I also learned if the cabin door starts hissing and squealing from a leak at 40,000 feet, and might at any moment launch itself into the great blue yonder and take all the breathable air with it, George doesn’t know what to do. The pilots have to think fast and decide if they want to descend to a safer altitude or make a bet as to which of them can get the oxygen mask on in the four seconds before they pass out in the vacuum. And, of course, there’s always the threat of a psychotic, mass-murdering passenger who wants to permanently borrow the plane to make a political statement.

It is this combination of their jobs being at once intensely boring and critically demanding that earns pilots their much-deserved respect. So if you meet one, buy him a drink, or better yet, a bottle of good gin. He needs it more than you do.

Over time the pilots I got to know told me all sorts of astounding stories and, no less importantly, introduced me to new and astoundingly strong martinis. Eventually I started thinking I could fly again. They fly for a living, I reasoned, they know the risks more than anyone and still manager to have a hell of a lot of fun doing it. Some of them can fly for thirty years or more without a single thing ever going wrong with one of their planes. They convinced me that by avoiding flying I was missing out on much that life had to offer.

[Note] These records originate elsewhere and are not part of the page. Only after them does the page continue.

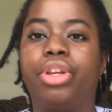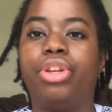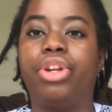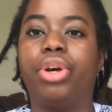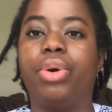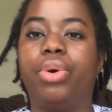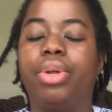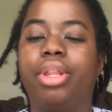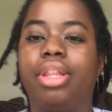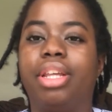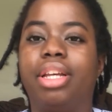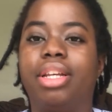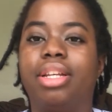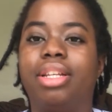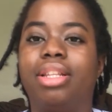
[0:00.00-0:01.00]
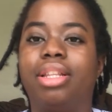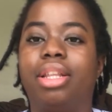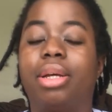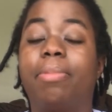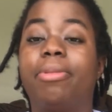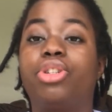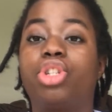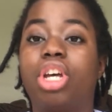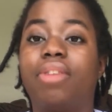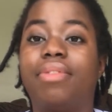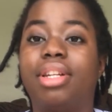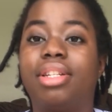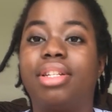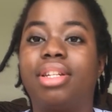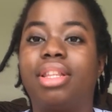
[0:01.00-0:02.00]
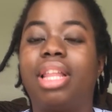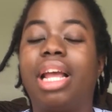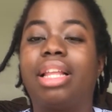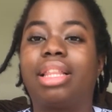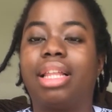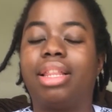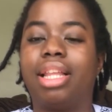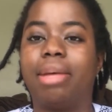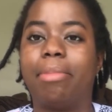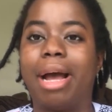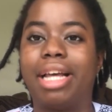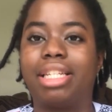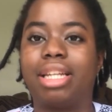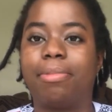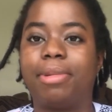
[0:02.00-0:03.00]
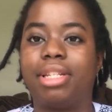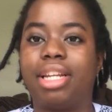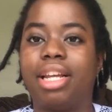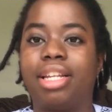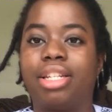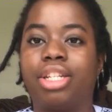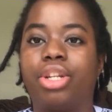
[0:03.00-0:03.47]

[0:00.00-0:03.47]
the servants think that they're mice upstairs.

So I booked a trip to Chicago. The day before my flight I ate some bad broccoli and spent the entire night vomiting. It was the best possible thing that could have happened to me – how could I sit around worrying about getting back on an airplane when your head is stuck in a toilet trying to keep your stomach from becoming an external organ. By the time I got on the plane my digestion had settled down and, with the knowledge the pilots had gave me and few in-flight Bloody Marys, it was an extraordinarily stress-free flight. Naturally I rewarded myself with an evening of margaritas (which, incidentally, were much easier on my stomach than the broccoli, and I’m sure there’s another lesson in there).

Now I fly every opportunity I get. I sit back, relax, and, if I’ve found someone to sneak me into first class, keep the champagne flowing. Watching a golden sunset from far above the clouds is the very best place to discover that drunkenness is next to godliness. And I will be forever grateful to the drunken pilots who taught me how to take flying less seriously, and enjoy it as it should be enjoyed, as an excellent opportunity to get drunk.